Subscription Filters
This tab is displayed only when subscription filters are present for the monitor. You can view subscription details such as Filter Name, Filter Pattern, Destination ARN, and Destination Type from this tab.
Metric Filters
This tab displays all the CloudWatch metric filters configured for the selected log group. Metric filters enable you to extract metric data from log events for visualization or alerting.
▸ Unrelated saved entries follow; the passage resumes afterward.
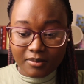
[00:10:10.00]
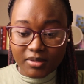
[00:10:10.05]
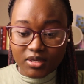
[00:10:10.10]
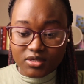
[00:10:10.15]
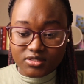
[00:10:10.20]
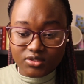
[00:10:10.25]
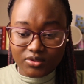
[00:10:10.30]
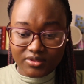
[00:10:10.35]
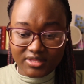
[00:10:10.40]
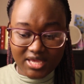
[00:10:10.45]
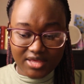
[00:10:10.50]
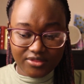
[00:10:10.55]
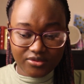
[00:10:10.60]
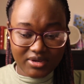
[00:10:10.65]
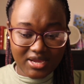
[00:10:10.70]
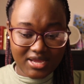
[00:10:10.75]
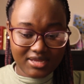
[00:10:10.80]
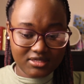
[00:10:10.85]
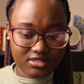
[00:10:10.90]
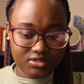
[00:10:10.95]
Because on the
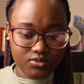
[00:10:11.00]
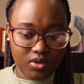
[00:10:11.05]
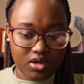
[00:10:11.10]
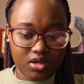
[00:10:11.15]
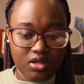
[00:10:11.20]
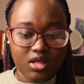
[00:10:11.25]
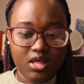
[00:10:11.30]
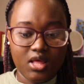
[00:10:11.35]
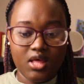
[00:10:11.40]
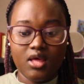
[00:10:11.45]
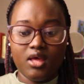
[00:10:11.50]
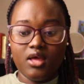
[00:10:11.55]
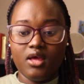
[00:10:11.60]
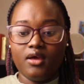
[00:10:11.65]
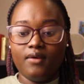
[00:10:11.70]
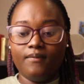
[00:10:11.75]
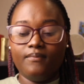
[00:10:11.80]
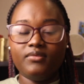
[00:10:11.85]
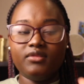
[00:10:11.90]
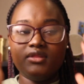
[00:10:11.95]
other hand as well,
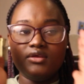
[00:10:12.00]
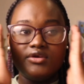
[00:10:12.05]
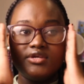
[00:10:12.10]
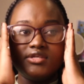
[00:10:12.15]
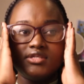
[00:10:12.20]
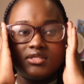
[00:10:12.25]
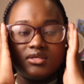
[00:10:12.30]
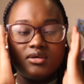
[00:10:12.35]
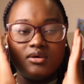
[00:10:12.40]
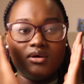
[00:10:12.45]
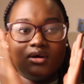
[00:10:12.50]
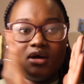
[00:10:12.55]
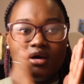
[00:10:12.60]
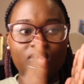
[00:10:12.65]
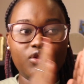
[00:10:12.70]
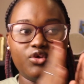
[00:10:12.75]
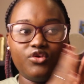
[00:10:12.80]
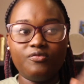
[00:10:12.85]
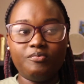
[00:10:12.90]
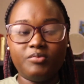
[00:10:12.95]
there is
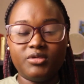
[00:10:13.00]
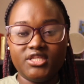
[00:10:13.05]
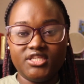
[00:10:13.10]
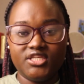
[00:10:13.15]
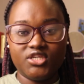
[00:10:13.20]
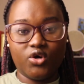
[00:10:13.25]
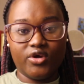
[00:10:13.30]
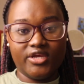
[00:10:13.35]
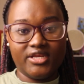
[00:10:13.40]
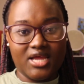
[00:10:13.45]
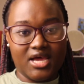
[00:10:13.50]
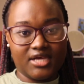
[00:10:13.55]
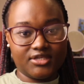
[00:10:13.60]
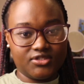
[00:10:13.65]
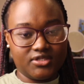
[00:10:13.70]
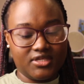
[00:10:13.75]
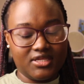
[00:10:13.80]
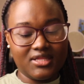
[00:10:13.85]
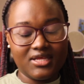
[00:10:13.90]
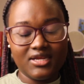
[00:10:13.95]
a lot of political
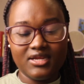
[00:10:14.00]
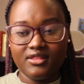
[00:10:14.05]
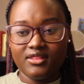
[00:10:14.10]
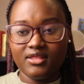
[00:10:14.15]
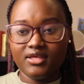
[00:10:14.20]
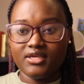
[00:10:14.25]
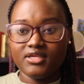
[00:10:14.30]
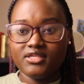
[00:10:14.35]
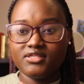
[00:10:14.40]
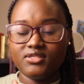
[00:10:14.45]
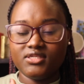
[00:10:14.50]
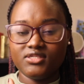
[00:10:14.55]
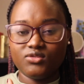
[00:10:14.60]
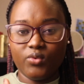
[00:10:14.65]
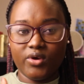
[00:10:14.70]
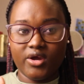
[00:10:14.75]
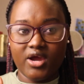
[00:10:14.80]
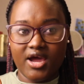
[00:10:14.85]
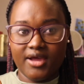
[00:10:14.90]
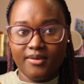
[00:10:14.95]
inaction, and that I think
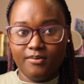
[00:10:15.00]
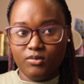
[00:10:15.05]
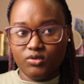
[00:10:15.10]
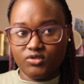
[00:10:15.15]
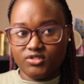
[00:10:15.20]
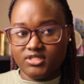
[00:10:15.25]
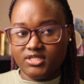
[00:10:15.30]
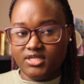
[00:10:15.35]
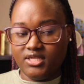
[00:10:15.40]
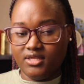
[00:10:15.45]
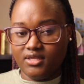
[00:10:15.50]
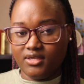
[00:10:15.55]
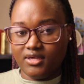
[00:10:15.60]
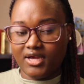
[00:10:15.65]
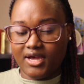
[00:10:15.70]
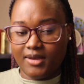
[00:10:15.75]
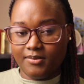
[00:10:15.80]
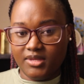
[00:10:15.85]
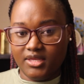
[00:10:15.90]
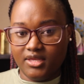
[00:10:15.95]
is where I'm mostly
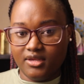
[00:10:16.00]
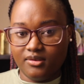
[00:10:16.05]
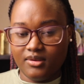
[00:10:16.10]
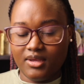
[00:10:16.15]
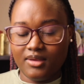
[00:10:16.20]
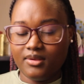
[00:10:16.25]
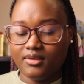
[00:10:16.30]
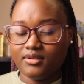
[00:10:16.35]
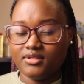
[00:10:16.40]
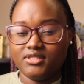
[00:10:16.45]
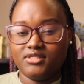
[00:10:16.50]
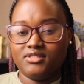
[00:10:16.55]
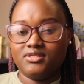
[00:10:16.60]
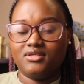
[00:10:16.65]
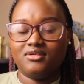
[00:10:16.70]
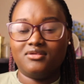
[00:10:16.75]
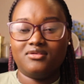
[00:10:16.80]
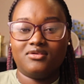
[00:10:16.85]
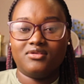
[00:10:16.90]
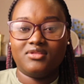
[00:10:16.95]
coming in. At
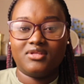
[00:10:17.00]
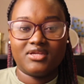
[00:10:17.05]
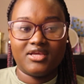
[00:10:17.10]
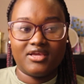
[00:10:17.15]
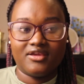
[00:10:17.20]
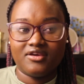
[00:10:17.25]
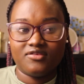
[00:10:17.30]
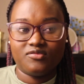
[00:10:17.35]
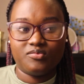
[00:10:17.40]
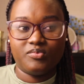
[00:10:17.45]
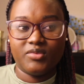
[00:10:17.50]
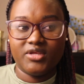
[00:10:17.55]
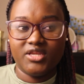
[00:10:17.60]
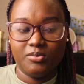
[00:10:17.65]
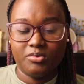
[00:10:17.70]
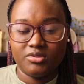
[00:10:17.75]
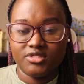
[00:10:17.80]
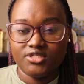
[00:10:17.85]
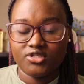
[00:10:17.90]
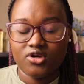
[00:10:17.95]
least not that I have
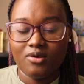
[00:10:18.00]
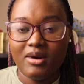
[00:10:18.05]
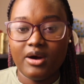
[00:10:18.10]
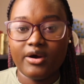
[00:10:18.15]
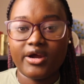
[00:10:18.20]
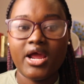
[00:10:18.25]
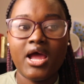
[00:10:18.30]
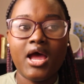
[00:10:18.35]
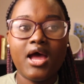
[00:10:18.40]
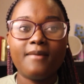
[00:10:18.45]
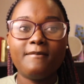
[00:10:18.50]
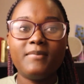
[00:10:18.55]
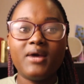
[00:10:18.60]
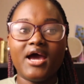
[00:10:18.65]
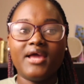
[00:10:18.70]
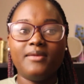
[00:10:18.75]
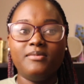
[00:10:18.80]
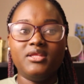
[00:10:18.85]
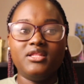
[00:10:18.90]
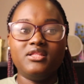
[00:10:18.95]
any political power,
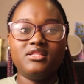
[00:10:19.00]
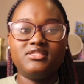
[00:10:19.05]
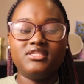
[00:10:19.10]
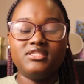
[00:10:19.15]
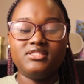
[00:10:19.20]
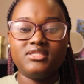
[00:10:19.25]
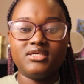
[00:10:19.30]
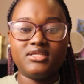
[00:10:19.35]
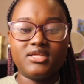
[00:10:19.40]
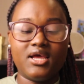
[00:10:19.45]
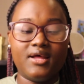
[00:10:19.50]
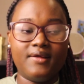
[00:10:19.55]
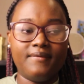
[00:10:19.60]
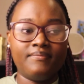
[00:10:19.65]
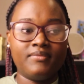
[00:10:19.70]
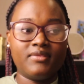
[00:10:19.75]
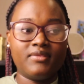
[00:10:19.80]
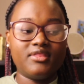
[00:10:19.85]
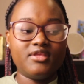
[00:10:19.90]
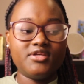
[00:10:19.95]
but I mean in the sense that
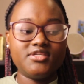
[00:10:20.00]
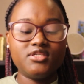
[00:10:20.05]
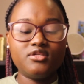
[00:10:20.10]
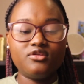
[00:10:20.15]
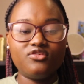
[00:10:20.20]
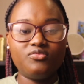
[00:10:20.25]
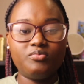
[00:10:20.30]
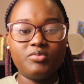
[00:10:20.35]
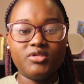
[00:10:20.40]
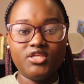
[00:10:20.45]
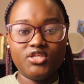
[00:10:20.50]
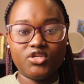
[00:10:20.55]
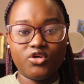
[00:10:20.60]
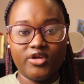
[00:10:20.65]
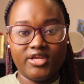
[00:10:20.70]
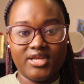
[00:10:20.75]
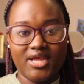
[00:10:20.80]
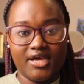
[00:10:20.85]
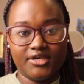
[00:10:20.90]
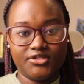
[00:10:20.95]
there's a lot of
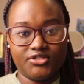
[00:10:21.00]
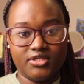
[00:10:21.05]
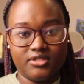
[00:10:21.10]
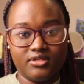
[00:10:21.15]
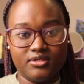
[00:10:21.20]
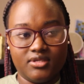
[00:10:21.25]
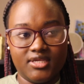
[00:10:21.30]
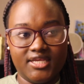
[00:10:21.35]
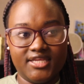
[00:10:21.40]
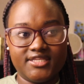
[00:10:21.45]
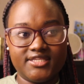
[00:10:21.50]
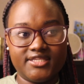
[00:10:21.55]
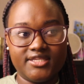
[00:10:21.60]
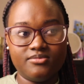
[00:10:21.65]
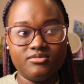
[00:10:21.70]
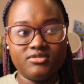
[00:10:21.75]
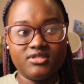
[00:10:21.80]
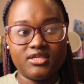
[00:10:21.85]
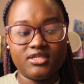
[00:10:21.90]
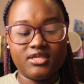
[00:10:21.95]
political inaction. It
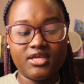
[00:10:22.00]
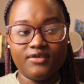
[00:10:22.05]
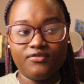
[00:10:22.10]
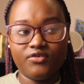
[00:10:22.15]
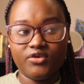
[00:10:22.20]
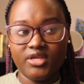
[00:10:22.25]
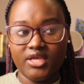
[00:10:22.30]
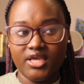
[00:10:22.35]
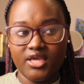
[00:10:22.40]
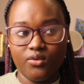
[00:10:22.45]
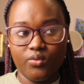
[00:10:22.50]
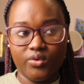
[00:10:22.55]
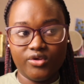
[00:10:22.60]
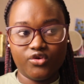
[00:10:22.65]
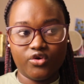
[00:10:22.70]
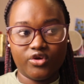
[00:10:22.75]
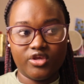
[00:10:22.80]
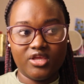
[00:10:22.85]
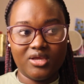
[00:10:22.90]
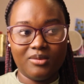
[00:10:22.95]
seems that every day
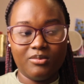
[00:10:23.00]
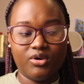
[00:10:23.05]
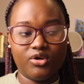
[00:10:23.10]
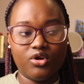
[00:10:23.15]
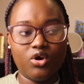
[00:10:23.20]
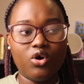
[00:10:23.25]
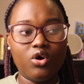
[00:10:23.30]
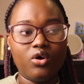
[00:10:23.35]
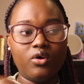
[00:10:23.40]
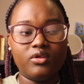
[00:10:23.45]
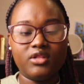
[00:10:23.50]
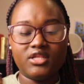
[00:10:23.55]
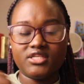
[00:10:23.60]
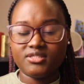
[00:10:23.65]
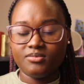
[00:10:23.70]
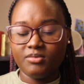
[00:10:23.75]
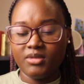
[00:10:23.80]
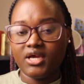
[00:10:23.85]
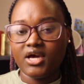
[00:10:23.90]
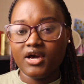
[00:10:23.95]
we're talking about, oh,
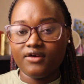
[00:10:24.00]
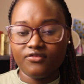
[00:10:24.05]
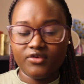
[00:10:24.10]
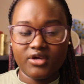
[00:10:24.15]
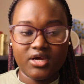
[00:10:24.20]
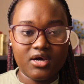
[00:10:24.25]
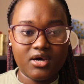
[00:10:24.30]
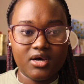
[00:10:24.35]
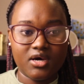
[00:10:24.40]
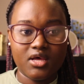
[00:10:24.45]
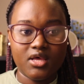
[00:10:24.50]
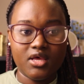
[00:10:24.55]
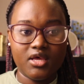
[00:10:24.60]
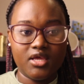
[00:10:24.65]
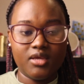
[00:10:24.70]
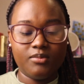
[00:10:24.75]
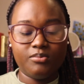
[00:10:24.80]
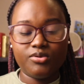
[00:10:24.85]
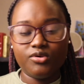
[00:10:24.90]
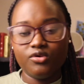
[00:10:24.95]
let's make Africa
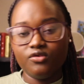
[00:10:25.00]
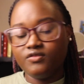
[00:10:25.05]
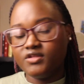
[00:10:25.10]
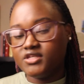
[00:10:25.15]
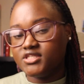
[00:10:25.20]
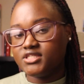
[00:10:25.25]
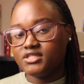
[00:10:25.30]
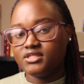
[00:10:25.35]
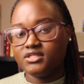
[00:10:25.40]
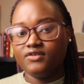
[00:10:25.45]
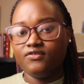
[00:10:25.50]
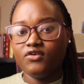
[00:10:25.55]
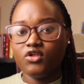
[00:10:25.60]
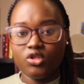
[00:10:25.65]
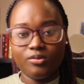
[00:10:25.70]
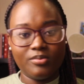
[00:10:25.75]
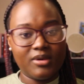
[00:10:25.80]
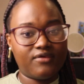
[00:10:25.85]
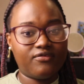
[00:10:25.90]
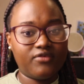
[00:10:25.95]
improve, let's
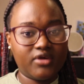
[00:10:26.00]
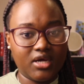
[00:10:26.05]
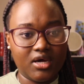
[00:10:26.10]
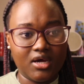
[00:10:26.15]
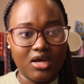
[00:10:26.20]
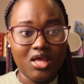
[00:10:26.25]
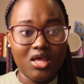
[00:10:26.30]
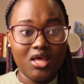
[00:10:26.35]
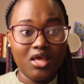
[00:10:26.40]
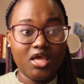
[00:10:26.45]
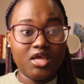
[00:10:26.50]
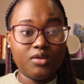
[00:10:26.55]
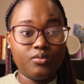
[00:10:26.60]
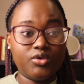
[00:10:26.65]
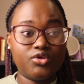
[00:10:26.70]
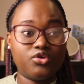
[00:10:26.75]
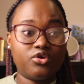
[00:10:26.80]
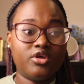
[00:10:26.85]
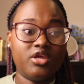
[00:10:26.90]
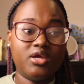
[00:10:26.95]
develop Africa,
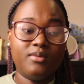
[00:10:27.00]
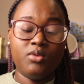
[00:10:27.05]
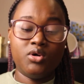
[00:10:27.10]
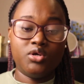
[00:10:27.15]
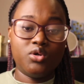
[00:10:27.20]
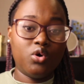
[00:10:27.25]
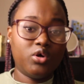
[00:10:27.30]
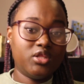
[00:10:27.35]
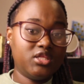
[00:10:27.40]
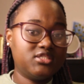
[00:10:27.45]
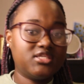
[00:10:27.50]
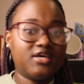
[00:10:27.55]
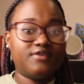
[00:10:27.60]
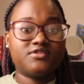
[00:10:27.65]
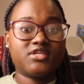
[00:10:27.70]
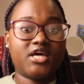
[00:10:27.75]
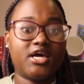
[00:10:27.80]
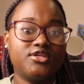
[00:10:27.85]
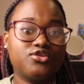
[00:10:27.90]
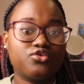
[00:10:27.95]
and we're talking about, oh, let's
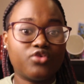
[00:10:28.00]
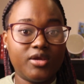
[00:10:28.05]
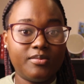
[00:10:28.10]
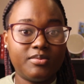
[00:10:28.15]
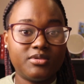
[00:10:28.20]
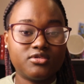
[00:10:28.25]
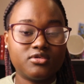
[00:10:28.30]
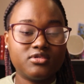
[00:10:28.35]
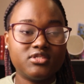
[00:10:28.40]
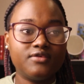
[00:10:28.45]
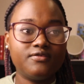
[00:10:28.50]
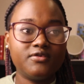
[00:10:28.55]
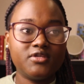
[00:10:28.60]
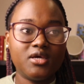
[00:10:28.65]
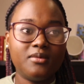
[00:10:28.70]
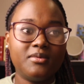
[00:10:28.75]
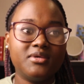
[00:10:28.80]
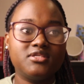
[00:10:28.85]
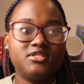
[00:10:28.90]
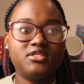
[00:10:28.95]
have skyscrapers. Because every
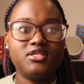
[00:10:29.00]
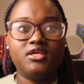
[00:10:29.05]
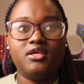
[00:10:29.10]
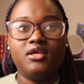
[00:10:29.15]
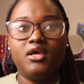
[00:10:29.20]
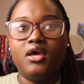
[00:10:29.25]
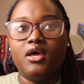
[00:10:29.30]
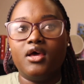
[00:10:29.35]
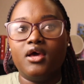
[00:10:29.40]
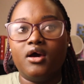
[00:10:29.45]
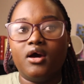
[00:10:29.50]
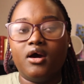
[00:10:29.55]
time I see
The tab shows key filter attributes such as Filter Name, Creation Time, and Filter Pattern.
Monitored Resources
The Monitored Resources tab lists all the KMS monitor resources that are managed and monitored by Site24x7 if the log group is associated with the KMS service.
Data Protection Policy
This tab shows the log group’s data protection policies if any are configured. These policies help secure sensitive data in your log streams by specifying how to identify and redact PII or confidential data.
Configuration
View the configuration information such as Region, Log Group Name, and Log Group Class in this tab.
Outages
The Outages tab provides details on an outage's start time, end time, duration, and comments (if any).
Inventory
Obtain details like the Log Group Name, Check Frequency, and Monitor Licensing Category on the Inventory tab. The Threshold and Availability Profile and the Notification Profile can be set according to the user and viewed on this tab.
Log Report
This tab offers a consolidated report of each CloudWatch Log Group monitor's log status, which can be downloaded as a CSV file.
Alert Logs
This tab displays a chronological list of all triggered alerts related to the CloudWatch Log Group monitor. This tab helps you trace alert history and severity to assess issues and validate threshold settings.